* _Records supplied_:
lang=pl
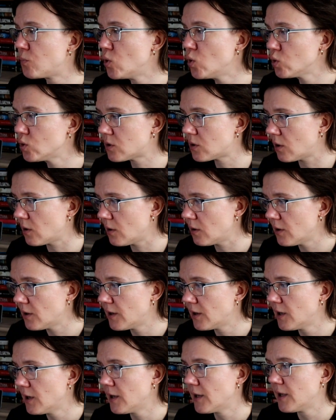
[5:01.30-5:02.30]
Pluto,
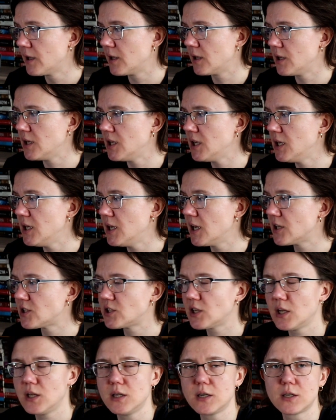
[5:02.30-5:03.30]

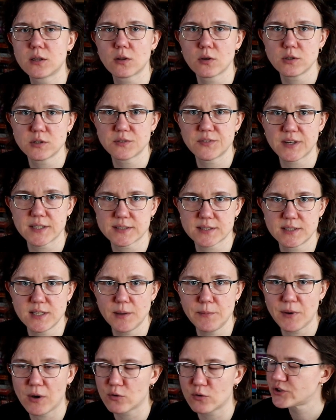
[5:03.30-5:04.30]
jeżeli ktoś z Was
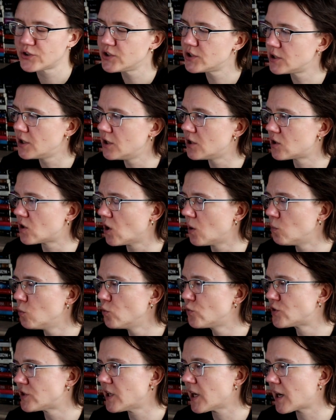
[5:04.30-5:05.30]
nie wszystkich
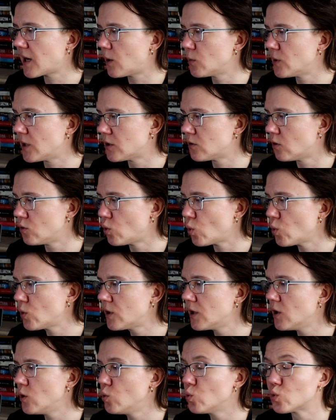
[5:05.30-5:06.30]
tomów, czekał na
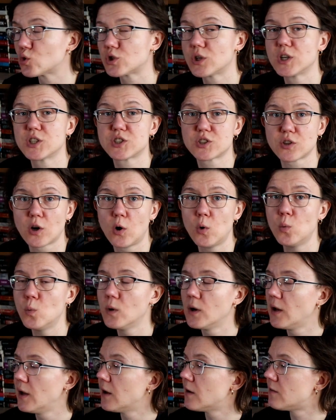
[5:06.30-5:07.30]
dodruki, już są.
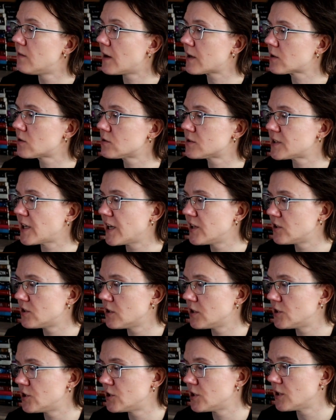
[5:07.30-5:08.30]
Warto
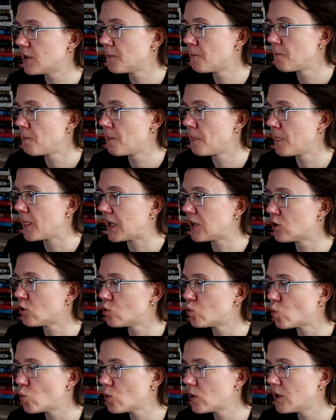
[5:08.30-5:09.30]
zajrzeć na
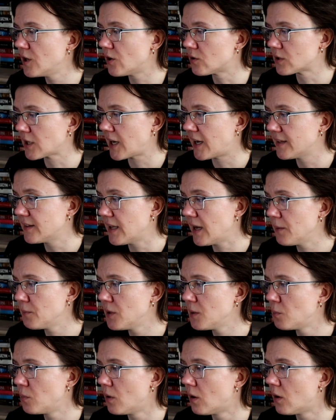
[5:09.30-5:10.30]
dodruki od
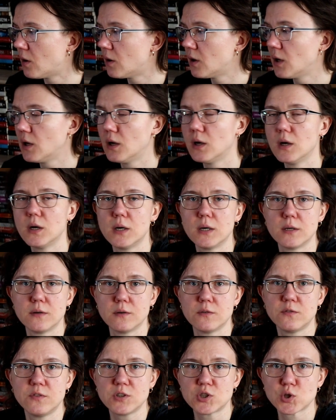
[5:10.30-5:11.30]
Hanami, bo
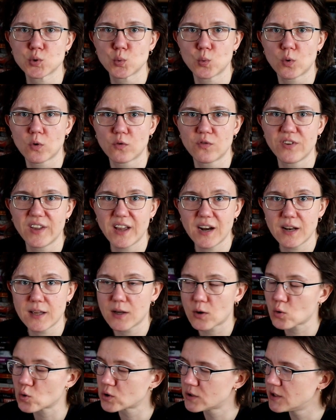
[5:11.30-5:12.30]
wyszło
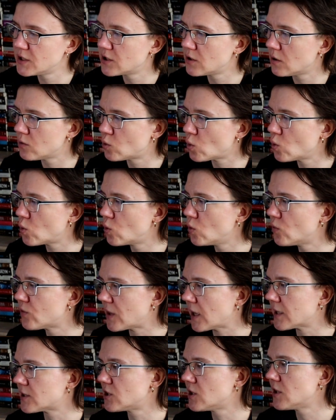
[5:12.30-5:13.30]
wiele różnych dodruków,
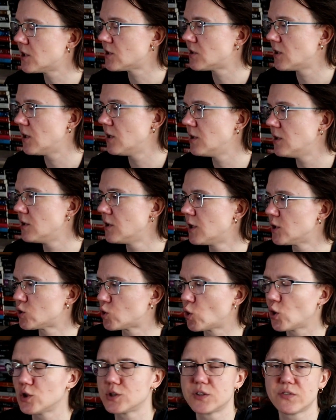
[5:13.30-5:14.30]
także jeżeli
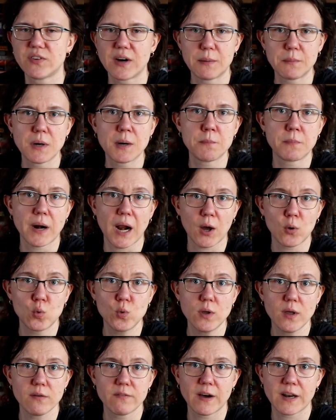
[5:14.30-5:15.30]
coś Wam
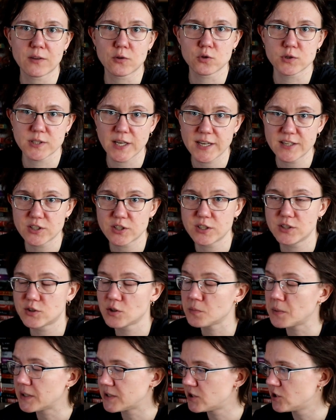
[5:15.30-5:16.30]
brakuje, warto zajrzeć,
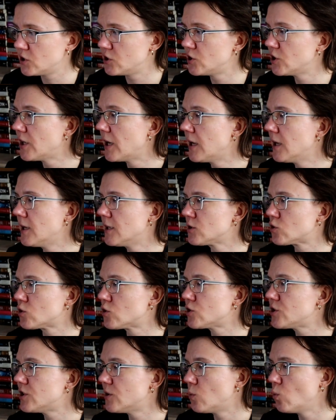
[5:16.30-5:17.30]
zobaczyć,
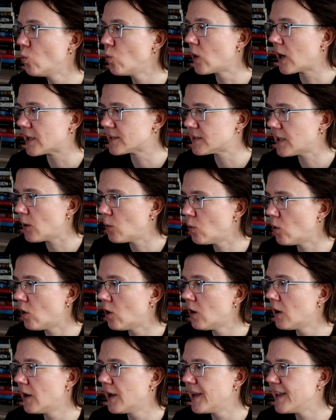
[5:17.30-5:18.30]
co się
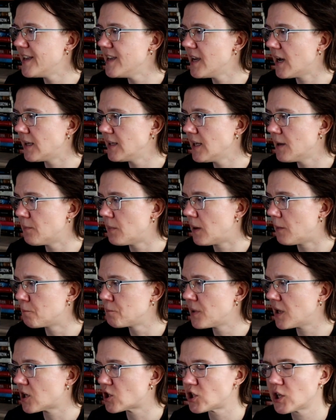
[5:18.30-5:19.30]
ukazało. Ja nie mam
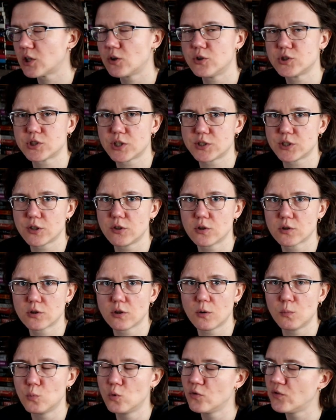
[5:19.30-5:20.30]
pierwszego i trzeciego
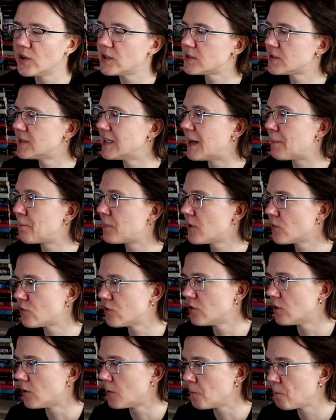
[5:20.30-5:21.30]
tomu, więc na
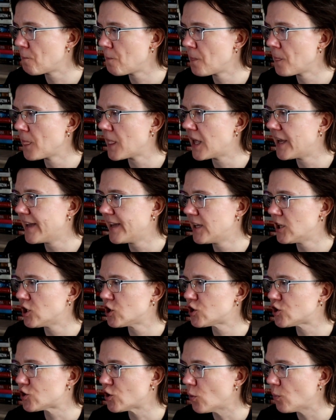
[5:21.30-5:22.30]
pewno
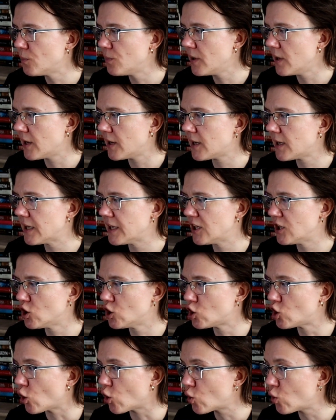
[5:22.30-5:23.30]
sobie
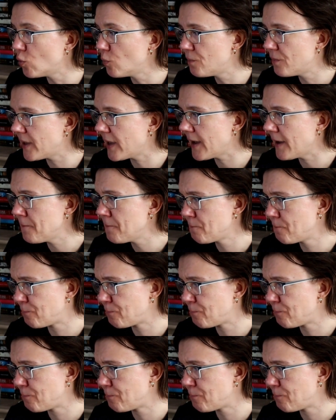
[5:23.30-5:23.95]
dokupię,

* _Work order_: The result should be a verbatim copy of the data, free of pictures.

* _Answer space_:
lang=pl
[5:01.30-5:02.30]
Pluto,
[5:02.30-5:03.30]

[5:03.30-5:04.30]
jeżeli ktoś z Was
[5:04.30-5:05.30]
nie wszystkich
[5:05.30-5:06.30]
tomów, czekał na
[5:06.30-5:07.30]
dodruki, już są.
[5:07.30-5:08.30]
Warto
[5:08.30-5:09.30]
zajrzeć na
[5:09.30-5:10.30]
dodruki od
[5:10.30-5:11.30]
Hanami, bo
[5:11.30-5:12.30]
wyszło
[5:12.30-5:13.30]
wiele różnych dodruków,
[5:13.30-5:14.30]
także jeżeli
[5:14.30-5:15.30]
coś Wam
[5:15.30-5:16.30]
brakuje, warto zajrzeć,
[5:16.30-5:17.30]
zobaczyć,
[5:17.30-5:18.30]
co się
[5:18.30-5:19.30]
ukazało. Ja nie mam
[5:19.30-5:20.30]
pierwszego i trzeciego
[5:20.30-5:21.30]
tomu, więc na
[5:21.30-5:22.30]
pewno
[5:22.30-5:23.30]
sobie
[5:23.30-5:23.95]
dokupię,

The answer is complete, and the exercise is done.